Interrupts and DMA: Asynchronous Magic

[!NOTE] The Problem of Speed The CPU runs at 3 GHz (3 billion cycles/sec). A hard disk seek takes 5 ms (15 million cycles). If the CPU waits for the disk, it wastes 15 million cycles doing nothing.

This chapter explains how the OS avoids waiting.

Real-World Analogy: Ordering Pizza

Imagine you are writing a book (the CPU doing work) and you order a pizza (requesting data from a disk).

  • Polling: You stop writing and stare out the window, waiting for the delivery driver to arrive. You get no work done.
  • Interrupts: You keep writing. When the driver rings the doorbell (IRQ), you pause your writing, go pay for the pizza (ISR), put it on the table, and resume writing.
  • DMA: You hire an assistant. You tell the assistant, “When the pizza arrives, pay for it and put it in the fridge.” You keep writing the entire time. The assistant handles the delivery and only taps you on the shoulder when everything is completely put away.

1. The Evolution of Waiting

A. Polling (Busy Waiting)

The CPU constantly checks the device status register. while (device.status ≠ READY);

  • Analogy: “Are we there yet? Are we there yet?”
  • Pros: Zero latency reaction (good for ultra-fast devices).
  • Cons: Wastes 100% CPU.

B. Interrupts (Event Driven)

The CPU sends a command and goes to sleep (or runs another process). When the device is done, it sends an electrical signal (IRQ).

  • Analogy: Setting a timer on the oven and watching TV.
  • Mechanism:
    1. Device pulls IRQ line high.
    2. CPU pauses execution.
    3. CPU looks up the Interrupt Vector Table (IVT) or IDT.
    4. CPU jumps to the Interrupt Service Routine (ISR).

C. DMA (Direct Memory Access)

For large transfers, even interrupts are too slow (one interrupt per byte?). DMA allows the device to write directly to RAM.

  • Analogy: Hiring a moving company (DMA) to move your furniture while you work, instead of carrying every box yourself.

2. Interactive: CPU Timeline Visualizer

See how much “Green” (Useful Work) the CPU gets done in each mode.

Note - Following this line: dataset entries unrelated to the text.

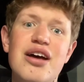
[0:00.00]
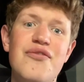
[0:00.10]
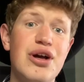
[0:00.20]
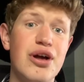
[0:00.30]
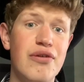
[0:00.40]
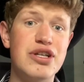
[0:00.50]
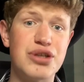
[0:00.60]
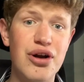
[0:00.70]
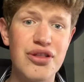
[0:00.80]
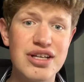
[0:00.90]
We're gonna
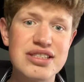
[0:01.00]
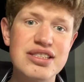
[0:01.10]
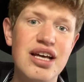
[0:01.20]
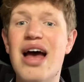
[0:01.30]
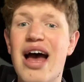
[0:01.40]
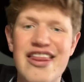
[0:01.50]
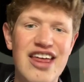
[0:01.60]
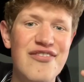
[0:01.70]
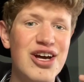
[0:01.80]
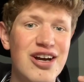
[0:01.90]
return this, and
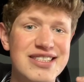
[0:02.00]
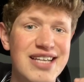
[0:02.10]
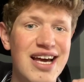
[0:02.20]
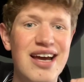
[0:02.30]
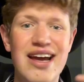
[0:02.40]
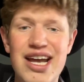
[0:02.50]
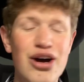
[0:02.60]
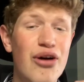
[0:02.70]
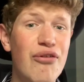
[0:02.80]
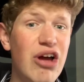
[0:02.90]
then we're gonna say in
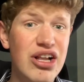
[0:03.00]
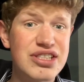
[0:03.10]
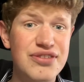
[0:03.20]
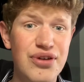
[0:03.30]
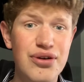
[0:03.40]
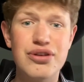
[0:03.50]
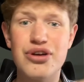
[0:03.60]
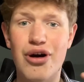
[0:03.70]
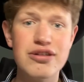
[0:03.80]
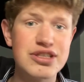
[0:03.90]
our reality view,
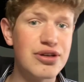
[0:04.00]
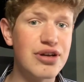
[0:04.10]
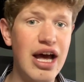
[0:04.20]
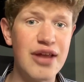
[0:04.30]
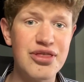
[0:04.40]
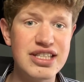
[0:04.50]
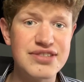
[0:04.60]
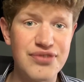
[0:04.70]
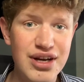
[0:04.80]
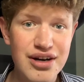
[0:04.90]
content add the
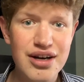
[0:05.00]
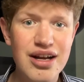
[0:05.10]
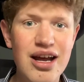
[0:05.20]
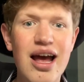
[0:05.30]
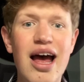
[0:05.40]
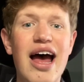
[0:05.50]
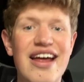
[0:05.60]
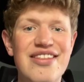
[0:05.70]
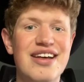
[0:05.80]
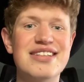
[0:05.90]
sphere,
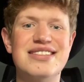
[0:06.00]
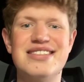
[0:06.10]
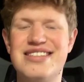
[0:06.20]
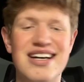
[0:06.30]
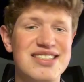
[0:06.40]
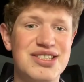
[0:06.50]
and this does the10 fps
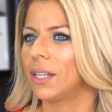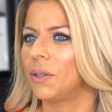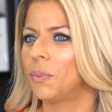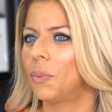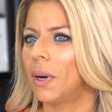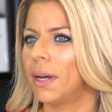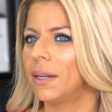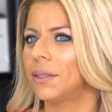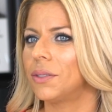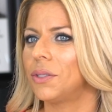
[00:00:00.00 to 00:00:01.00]
You
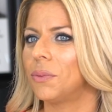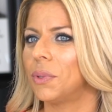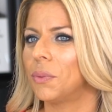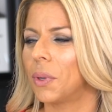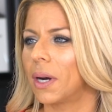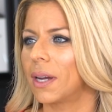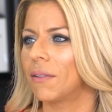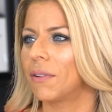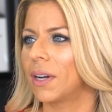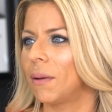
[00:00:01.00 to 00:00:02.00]
want to be
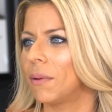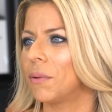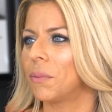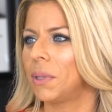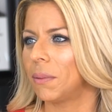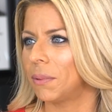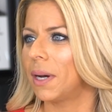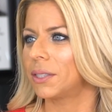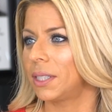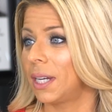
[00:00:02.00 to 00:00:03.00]
working for a company where people
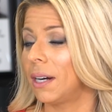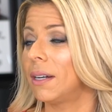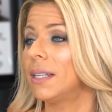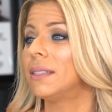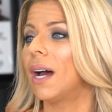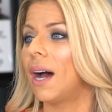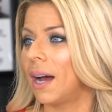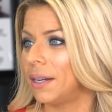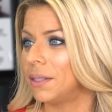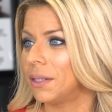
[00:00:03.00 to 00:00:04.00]
actually care. At least
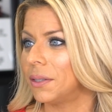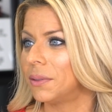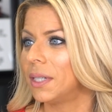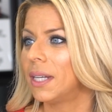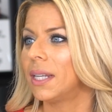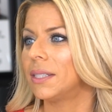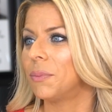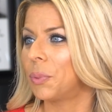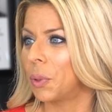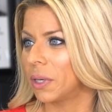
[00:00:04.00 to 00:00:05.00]
I do. Yeah. That's
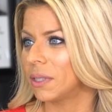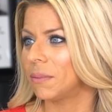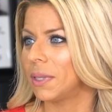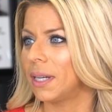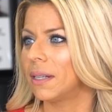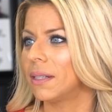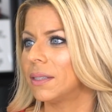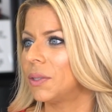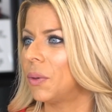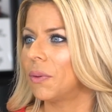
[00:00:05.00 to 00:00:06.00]
important to me. Absolutely.
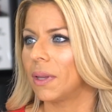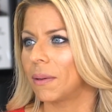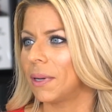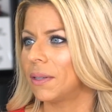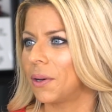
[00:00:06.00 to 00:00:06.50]
That's the whole thing about the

User App Waiting/Stalled ISR/Overhead
Select a mode to run simulation...

3. Advanced Concepts

The Cost of Interrupts

Interrupts are not free. They cause a Context Switch:

  1. Flush CPU Pipeline.
  2. Save registers to stack.
  3. Pollute L1/L2 Caches.

Top Half vs Bottom Half: To minimize this cost, Linux splits ISRs:

  • Top Half: Acknowledge hardware, copy small data, schedule work. (Fast, Interrupts Disabled).
  • Bottom Half: Process data, traverse protocols. (Slower, Interrupts Enabled).

Scatter-Gather DMA

Instead of copying one contiguous block, the DMA controller can read a “Scatter List” of pointers and fill non-contiguous memory pages in one go. This is crucial for Zero Copy networking.

Advanced DMA Hardware Realities

  1. Bus Mastering: The CPU is usually the “master” of the system bus. For DMA to work, the DMA controller must become a Bus Master, taking control of the memory bus to read/write without CPU intervention.
  2. Cycle Stealing: The DMA controller and the CPU share the same system bus. When the DMA controller transfers a word of data, it might temporarily block the CPU from accessing memory. This is called “Cycle Stealing,” but the performance impact is negligible compared to the CPU handling the entire transfer.
  3. Interrupt Storms: Under extreme load (e.g., a 10Gbps NIC receiving 14 million packets per second), the sheer volume of interrupts can livelock the CPU (spending 100% of time in the ISR). Modern NICs use NAPI (New API) in Linux, which switches from Interrupts to Polling under high load to mitigate this.

4. Code Example: Java NIO (DMA Abstraction)

In high-level languages, we don’t program the DMA controller directly. However, APIs like Java NIO ByteBuffer allow us to use Direct Memory, which the OS can use for DMA without copying to the JVM Heap.

import java.io.RandomAccessFile;
import java.nio.ByteBuffer;
import java.nio.channels.FileChannel;

public class DMAExample {
    public static void main(String[] args) throws Exception {
        RandomAccessFile file = new RandomAccessFile("data.bin", "rw");
        FileChannel channel = file.getChannel();

        // allocateDirect asks the OS for off-heap memory.
        // This memory allows "Zero Copy" DMA transfers.
        // If we used allocate(), the JVM would have to copy
        // data from the heap to a temp buffer before I/O.
        ByteBuffer buffer = ByteBuffer.allocateDirect(1024 * 1024); // 1MB

        System.out.println("Starting DMA Read...");

        // This read operation maps to a scatter-gather DMA op
        // at the kernel level (if supported).
        // The CPU is free to run other threads while this happens.
        int bytesRead = channel.read(buffer);

        System.out.println("DMA Complete. Bytes: " + bytesRead);

        buffer.flip();
        channel.close();
        file.close();
    }
}

package main

import (
	"fmt"
	"os"
	"syscall"
)

func main() {
	file, err := os.OpenFile("data.bin", os.O_RDWR, 0666)
	if err != nil {
		panic(err)
	}
	defer file.Close()

	// In Go, mmap is often used to map a file directly into memory,
	// allowing the OS to page data in/out via DMA transparently.
	data, err := syscall.Mmap(int(file.Fd()), 0, 1024*1024, syscall.PROT_READ|syscall.PROT_WRITE, syscall.MAP_SHARED)
	if err != nil {
		panic(err)
	}
	defer syscall.Munmap(data)

	fmt.Println("File mapped to memory. DMA will handle paging transparently.")

	// Read a byte to trigger a page fault & DMA read if not in memory
	fmt.Printf("First byte: %x\n", data[0])
}